Kekerasan seksual di perguruan tinggi tidak dapat bebas dari berbagai ancaman kekerasan yang bersifat verbal, tertulis, dan tindakan. Kekerasan seksual menurut peraturan Kemdikbudristek Nomor 30 tahun 2021 adalah setiap perbuatan merendahkan, menghina, melecehkan, menyerang badan maupun fungsi reproduksi seseorang, yang disebabkan adanya ketimpangan relasi gender, yang berakibat pada penderitaan psikis, fisik yang menimbulkan kesulitan kesehatan seseorang yang berdampak pada hilangnya kesempatan mewujudkan pendidikan tinggi dengan aman dan optimal. Kekerasan di perguruan tinggi merupakan petunjuk komitmen lembaga dalam menciptakan lingkungan perguruan tinggi yang ramah gender dan bebas dari kekerasan seksual. Adanya peraturan tersebut melahirkan payung hukum baru dalam menghadapi kasus kekerasan seksual di perguruan tinggi. (Nikmatullah, 2020). Dengan begitu kekerasan seksual dapat dialami baik perempuan atau laki-laki dalam semua jenis kelamin.

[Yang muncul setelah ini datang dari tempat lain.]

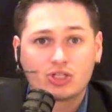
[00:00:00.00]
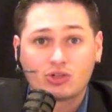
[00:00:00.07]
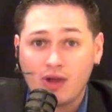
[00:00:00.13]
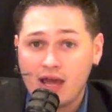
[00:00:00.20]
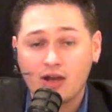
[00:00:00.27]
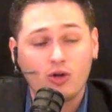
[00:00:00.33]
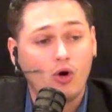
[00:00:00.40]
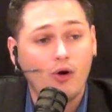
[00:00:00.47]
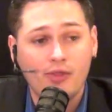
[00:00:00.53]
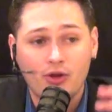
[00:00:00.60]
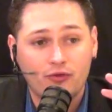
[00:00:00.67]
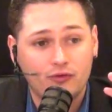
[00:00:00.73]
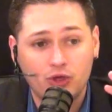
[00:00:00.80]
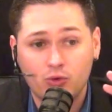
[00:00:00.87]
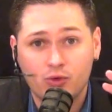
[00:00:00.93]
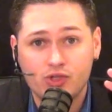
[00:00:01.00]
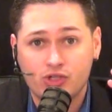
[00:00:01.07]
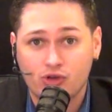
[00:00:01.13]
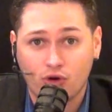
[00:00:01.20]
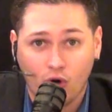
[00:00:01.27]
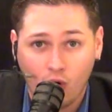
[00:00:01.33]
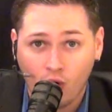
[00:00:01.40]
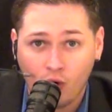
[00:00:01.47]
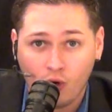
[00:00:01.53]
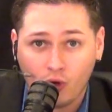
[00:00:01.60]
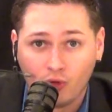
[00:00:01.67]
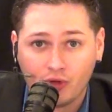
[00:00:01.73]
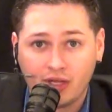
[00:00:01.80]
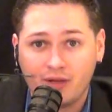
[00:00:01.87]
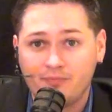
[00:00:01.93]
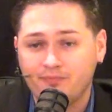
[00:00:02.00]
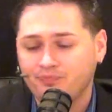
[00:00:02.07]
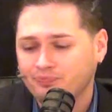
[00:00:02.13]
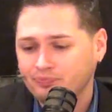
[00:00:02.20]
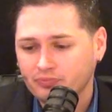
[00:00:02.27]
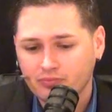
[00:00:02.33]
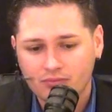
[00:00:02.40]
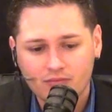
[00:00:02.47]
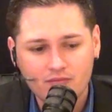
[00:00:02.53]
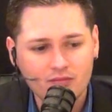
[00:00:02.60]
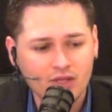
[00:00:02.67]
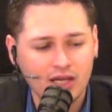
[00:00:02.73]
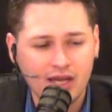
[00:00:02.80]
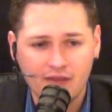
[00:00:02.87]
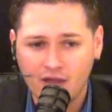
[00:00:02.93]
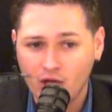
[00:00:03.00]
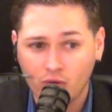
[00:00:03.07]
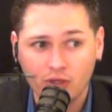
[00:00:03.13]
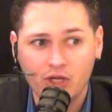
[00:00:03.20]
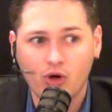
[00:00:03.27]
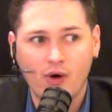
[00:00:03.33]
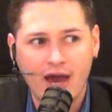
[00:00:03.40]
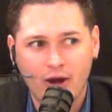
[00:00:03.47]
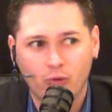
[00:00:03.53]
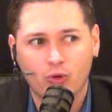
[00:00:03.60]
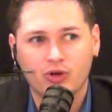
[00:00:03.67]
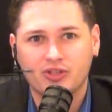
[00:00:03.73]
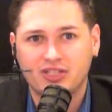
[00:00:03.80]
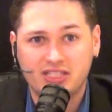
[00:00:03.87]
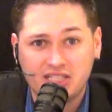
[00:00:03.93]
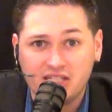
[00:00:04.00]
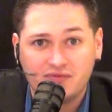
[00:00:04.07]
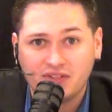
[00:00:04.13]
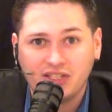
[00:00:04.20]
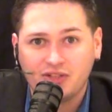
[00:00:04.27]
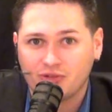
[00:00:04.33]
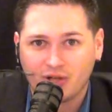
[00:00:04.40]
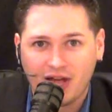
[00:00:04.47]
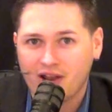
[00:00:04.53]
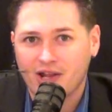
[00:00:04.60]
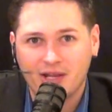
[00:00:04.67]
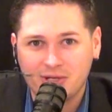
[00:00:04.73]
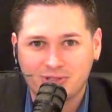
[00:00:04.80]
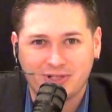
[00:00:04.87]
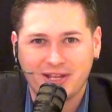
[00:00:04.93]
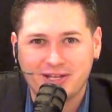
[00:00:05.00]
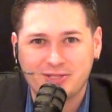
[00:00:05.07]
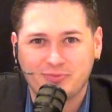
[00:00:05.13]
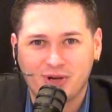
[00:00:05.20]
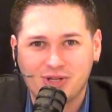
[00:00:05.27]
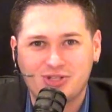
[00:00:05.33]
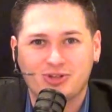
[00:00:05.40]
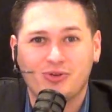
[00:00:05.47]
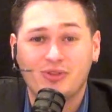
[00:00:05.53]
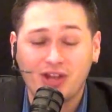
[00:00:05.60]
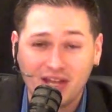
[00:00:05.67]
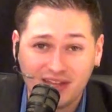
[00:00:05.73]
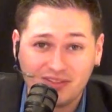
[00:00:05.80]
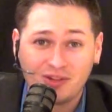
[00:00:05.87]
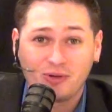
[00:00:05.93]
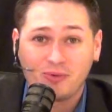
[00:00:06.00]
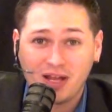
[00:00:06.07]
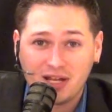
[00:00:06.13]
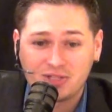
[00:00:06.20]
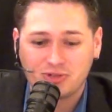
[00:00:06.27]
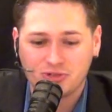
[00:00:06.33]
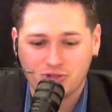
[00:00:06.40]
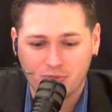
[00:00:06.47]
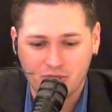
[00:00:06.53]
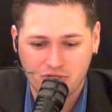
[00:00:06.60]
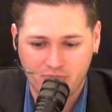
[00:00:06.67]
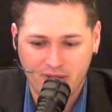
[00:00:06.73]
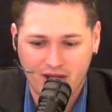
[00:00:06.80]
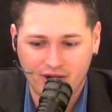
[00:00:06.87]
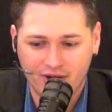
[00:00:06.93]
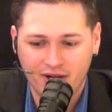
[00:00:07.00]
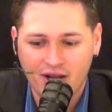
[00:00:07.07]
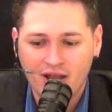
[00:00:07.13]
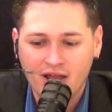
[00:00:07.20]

Granted, all their viewers are old and and they only know how to work the TV. They're not on internet as much, so they their ratings are so much better.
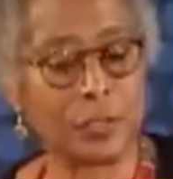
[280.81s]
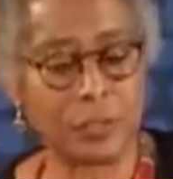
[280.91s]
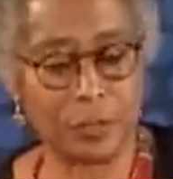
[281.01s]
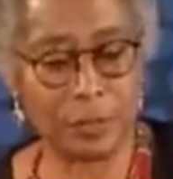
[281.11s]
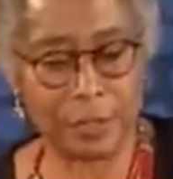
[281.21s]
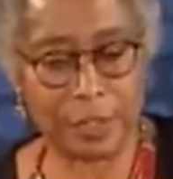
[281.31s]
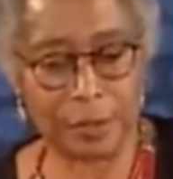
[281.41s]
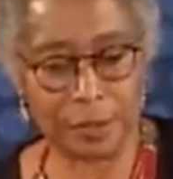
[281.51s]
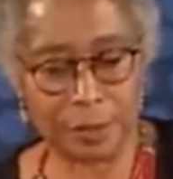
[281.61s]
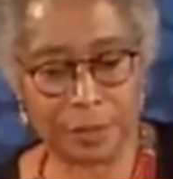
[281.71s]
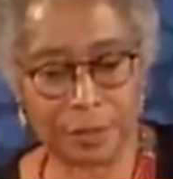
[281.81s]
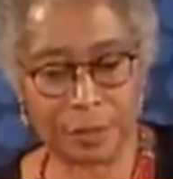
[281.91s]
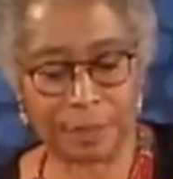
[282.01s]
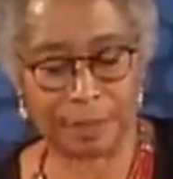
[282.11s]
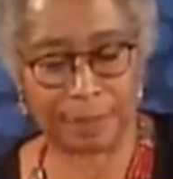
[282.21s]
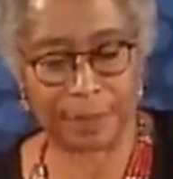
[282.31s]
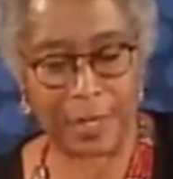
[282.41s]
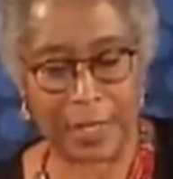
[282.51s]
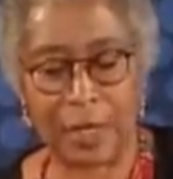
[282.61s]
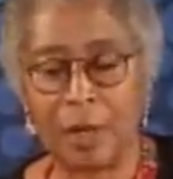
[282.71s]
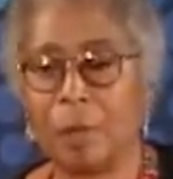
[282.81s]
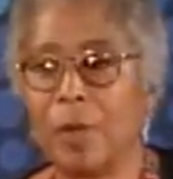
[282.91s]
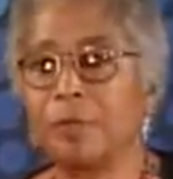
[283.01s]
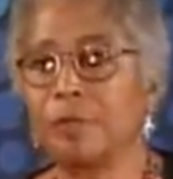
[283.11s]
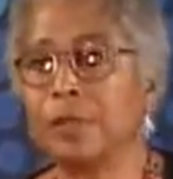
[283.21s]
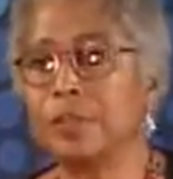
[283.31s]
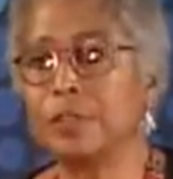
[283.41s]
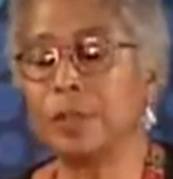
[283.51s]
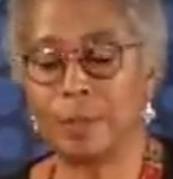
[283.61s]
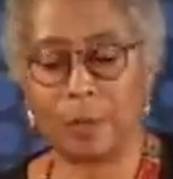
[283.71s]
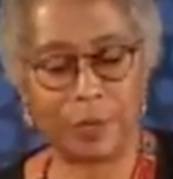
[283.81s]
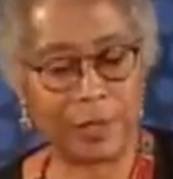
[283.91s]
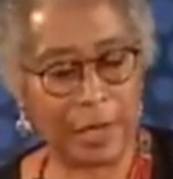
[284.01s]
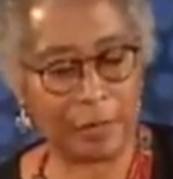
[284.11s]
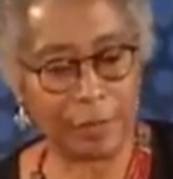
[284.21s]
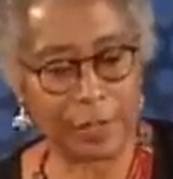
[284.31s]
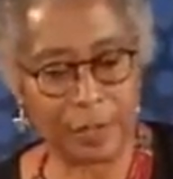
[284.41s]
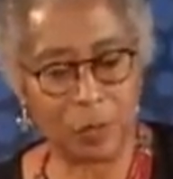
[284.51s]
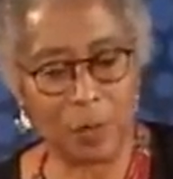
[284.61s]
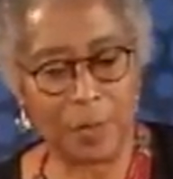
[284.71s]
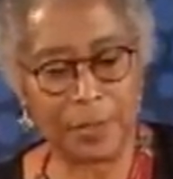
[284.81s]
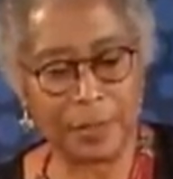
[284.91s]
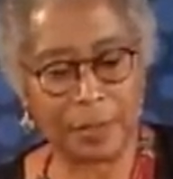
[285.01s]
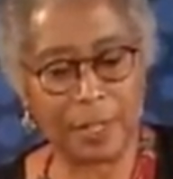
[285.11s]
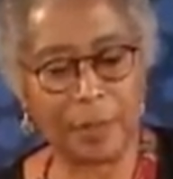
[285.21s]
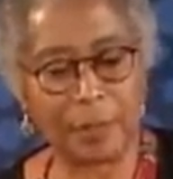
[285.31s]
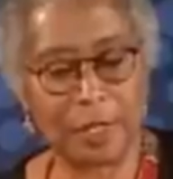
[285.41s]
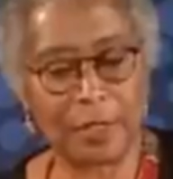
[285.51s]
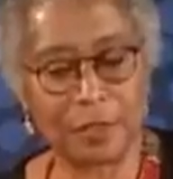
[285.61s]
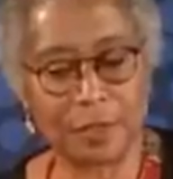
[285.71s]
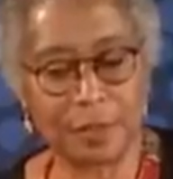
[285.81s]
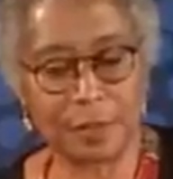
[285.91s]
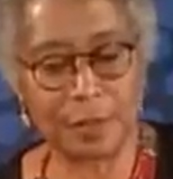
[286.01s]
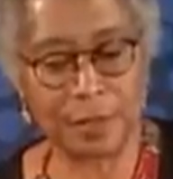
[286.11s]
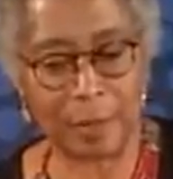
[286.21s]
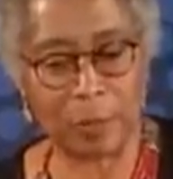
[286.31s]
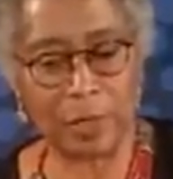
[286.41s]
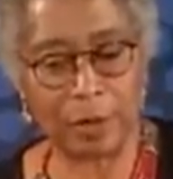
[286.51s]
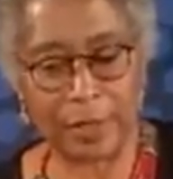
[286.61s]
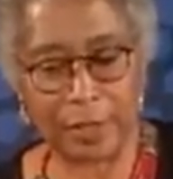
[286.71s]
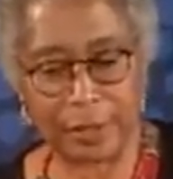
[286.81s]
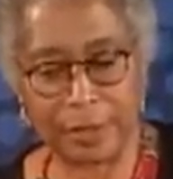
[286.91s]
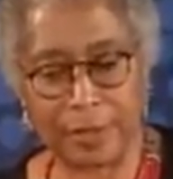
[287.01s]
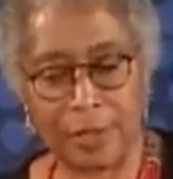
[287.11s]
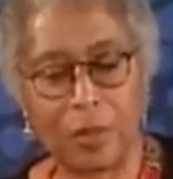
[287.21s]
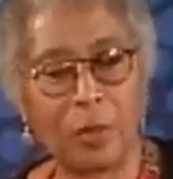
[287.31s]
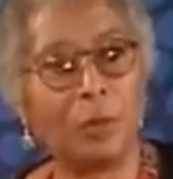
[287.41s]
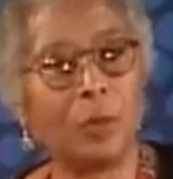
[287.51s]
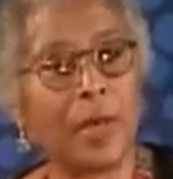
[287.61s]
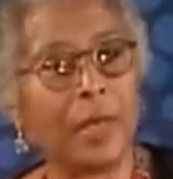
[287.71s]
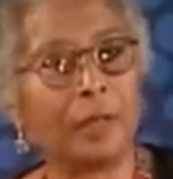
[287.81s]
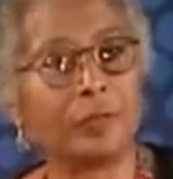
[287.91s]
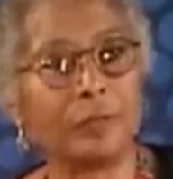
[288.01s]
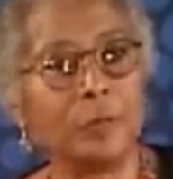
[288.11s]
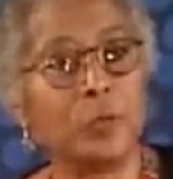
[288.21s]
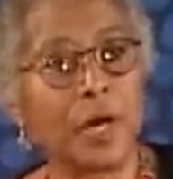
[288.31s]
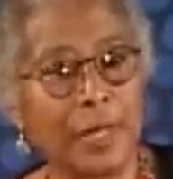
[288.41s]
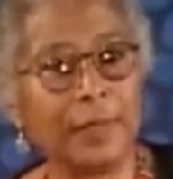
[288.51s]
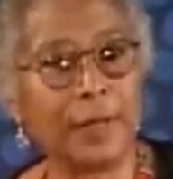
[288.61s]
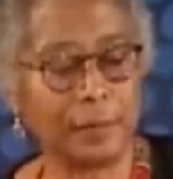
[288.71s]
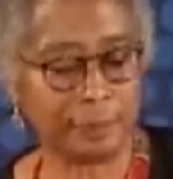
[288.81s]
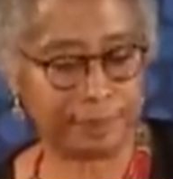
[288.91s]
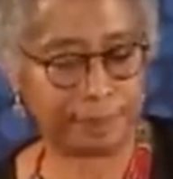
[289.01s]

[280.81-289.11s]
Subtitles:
my student years, my friendship with an African woman named Constance Nabwiri, who hailed from Uganda.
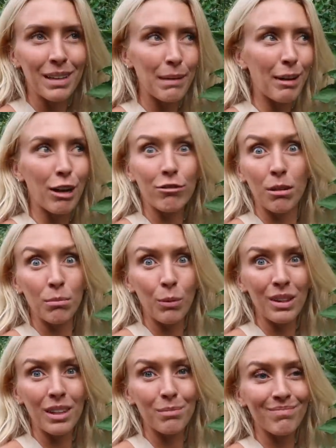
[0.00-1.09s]
Can I make a crumble
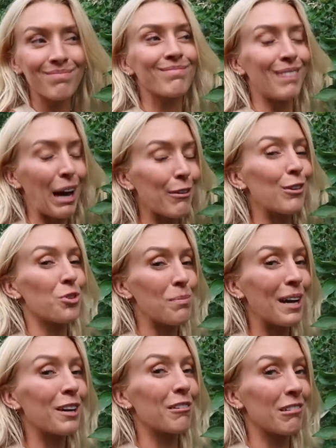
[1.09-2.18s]
with them? I would enjoy
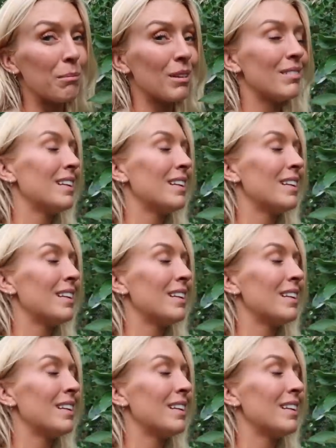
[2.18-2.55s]
making a crumble.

Adanya kejadian penyintas tidak berani melapor dikarenakan adanya kekhawatiran tidak memiliki bukti. Hal tersebut akan membuat pelaku justru melaporkan penyintas dengan tuduhan melakukan pencemaran nama baik. Penyebab lainnya berupa tidak adanya aturan maupun mekanisme yang jelas sehingga penyintas tidak mengetahui secara pasti yang harus dilakukan, menimbulkan kebingungan kemana tempat untuk lapor, dan prosedur yang harus ditempuh. Oleh karena itu adanya peraturan Kemdikbudristek Nomor 30 tahun 2021 memberikan angin segar dalam pencegahan dan penanganan kekerasan seksual di lingkungan perguruan tinggi.